In Australia Kinkead says a “handful” of commercial-size customers will likely be initial participants, to keep the logistics fairly simple at first. “If it’s working we’ll try to expand it more to include residential.” The Brooklyn trial has “been a bit organic”, she says, where interest has blossomed on the grapevine.

Mark Yates of South Australian renewables firm Yates Electrical Services says the spot market can be a better place to trade.

New generation

Supply for the network will come from megawatt-sized solar plants to be built by Redmud Green Energy, the renewables subsidiary of Yates Electrical Services and joint venture with a Chinese investment group. The plan is to build total capacity of 6MW, with sites ranging between 200kW to 1MW, primarily connected to the distribution network. Twelve are completed, three are under construction and another 20 are awaiting approval. Five awaiting approval are megawatt-scale, says Yates. The plants are dotted around the Riverland region, within a 50km radius of Renmark, near the Yates Electrical Services headquarters in Paringa.

Some of the solar sites have power purchase agreements in place with retailers but the company has recently been approved as a small generation aggregator, allowing it to bypass retailers if it wishes and sell directly into the spot market. Yates is happy with the outcome. “The return on investment stacks up a lot better if you can align your generation and consumption than selling it to the pool [the wholesale market],” he says.
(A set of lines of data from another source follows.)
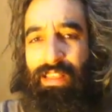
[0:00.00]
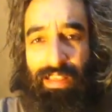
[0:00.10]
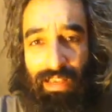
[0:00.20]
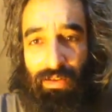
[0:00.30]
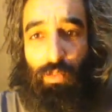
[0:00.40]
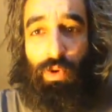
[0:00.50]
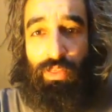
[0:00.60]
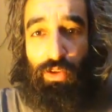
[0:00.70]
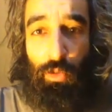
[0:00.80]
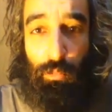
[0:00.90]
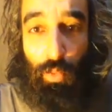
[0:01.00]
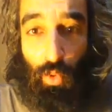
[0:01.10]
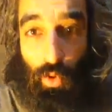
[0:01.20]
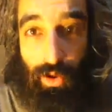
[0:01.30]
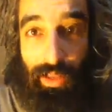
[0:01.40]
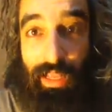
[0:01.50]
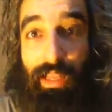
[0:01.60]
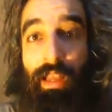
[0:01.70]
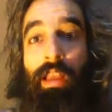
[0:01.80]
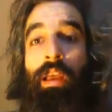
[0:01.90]
get with your boy
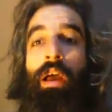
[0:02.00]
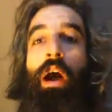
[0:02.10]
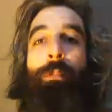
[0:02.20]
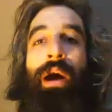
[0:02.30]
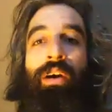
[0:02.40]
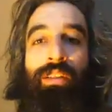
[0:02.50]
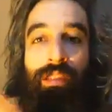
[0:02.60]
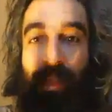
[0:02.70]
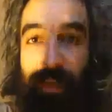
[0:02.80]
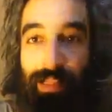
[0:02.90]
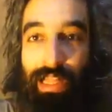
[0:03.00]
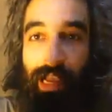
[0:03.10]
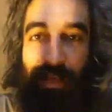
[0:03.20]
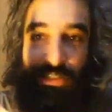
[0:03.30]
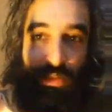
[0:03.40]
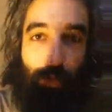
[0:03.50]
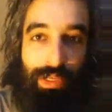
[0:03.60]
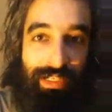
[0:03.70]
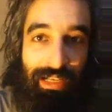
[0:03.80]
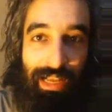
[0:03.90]
about legalize
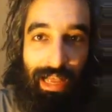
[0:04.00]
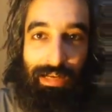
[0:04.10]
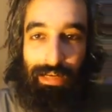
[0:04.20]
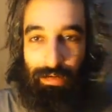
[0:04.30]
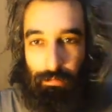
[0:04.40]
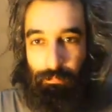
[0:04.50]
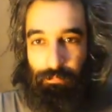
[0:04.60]
LouisianaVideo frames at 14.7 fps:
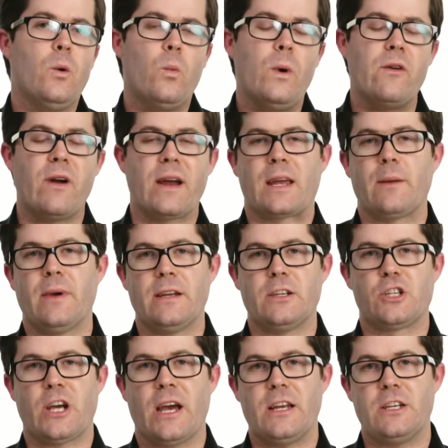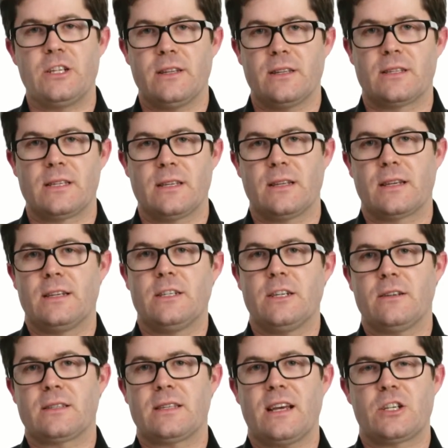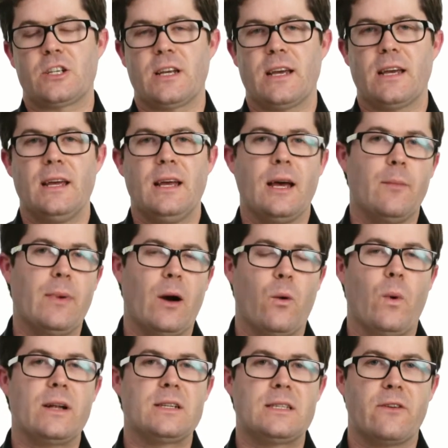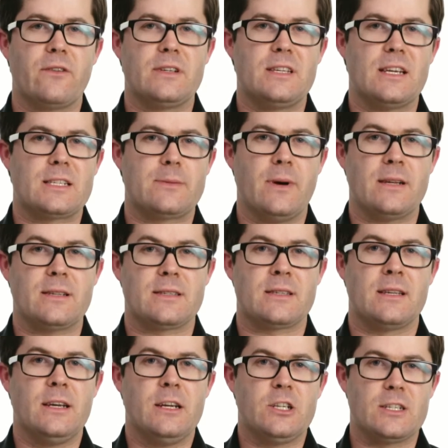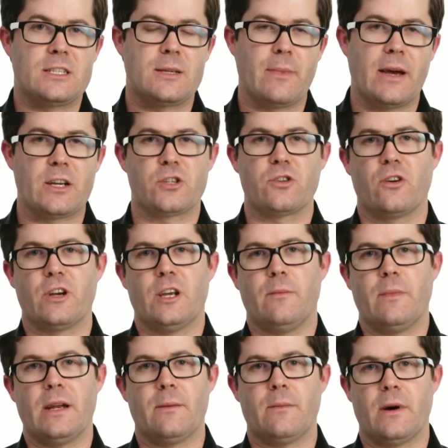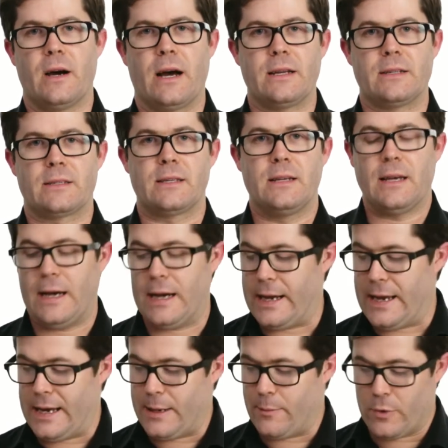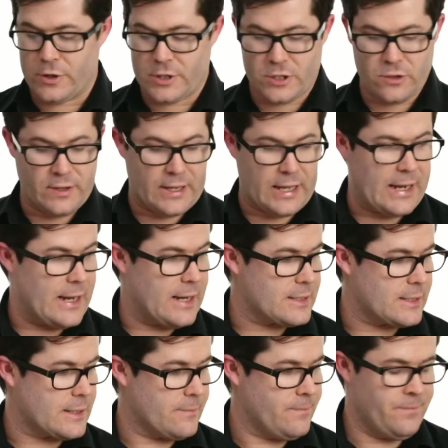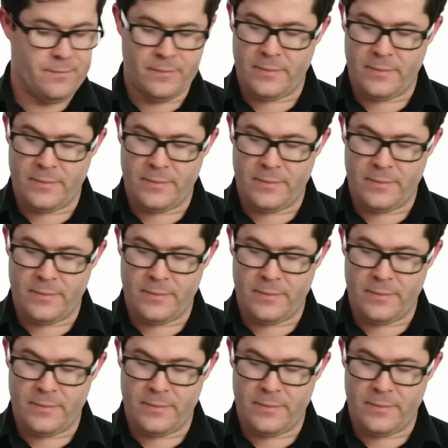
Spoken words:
We recommend changing the silica gel sachet about once every 6 months, just to make sure you minimize any moisture in the housing.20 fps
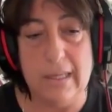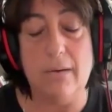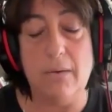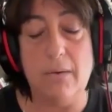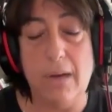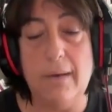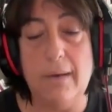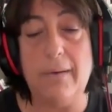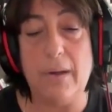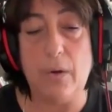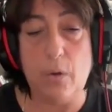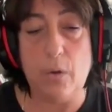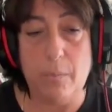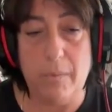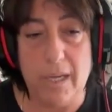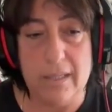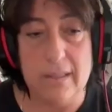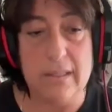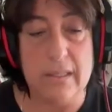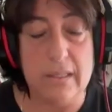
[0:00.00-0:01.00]
I really
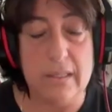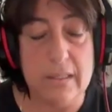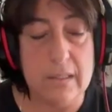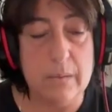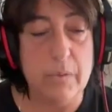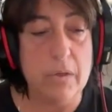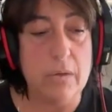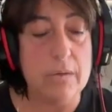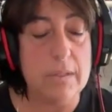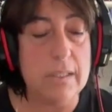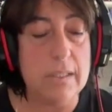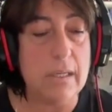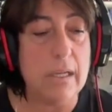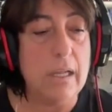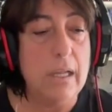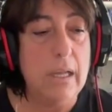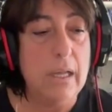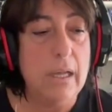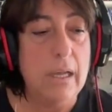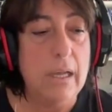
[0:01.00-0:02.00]
recommend it, because
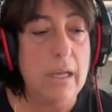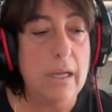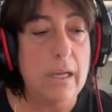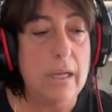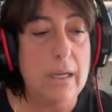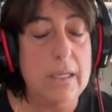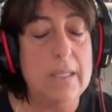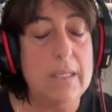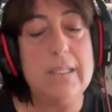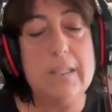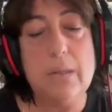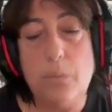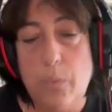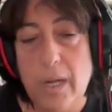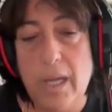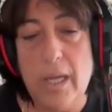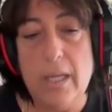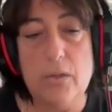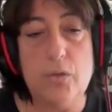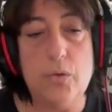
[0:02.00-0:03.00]
it's a
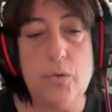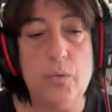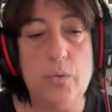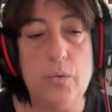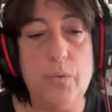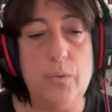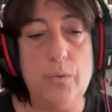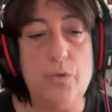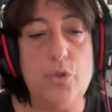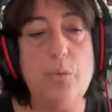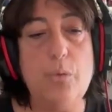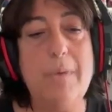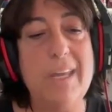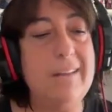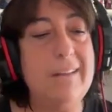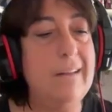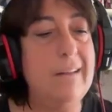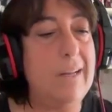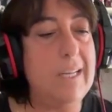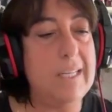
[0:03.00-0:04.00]
way to
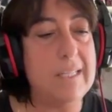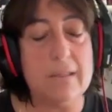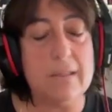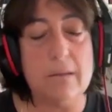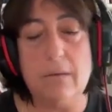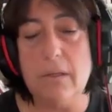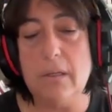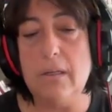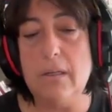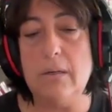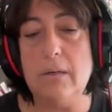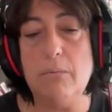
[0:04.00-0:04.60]
make the lesson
“With the TransActive Grid meter, effectively the surplus generation rather than go to the pool [where it attracts a retailer’s margin] can be purchased directly by a customer.”

Anyone with a TransActive Grid meter can become a participant in the network, whether they have solar, storage, both or nothing at all. “It’s not limited to any type of customer,” he says. “Rather than have a central governing body like a retailer to manage transactions, the peer-to-peer framework can accommodate that. It’s like a network within a network.”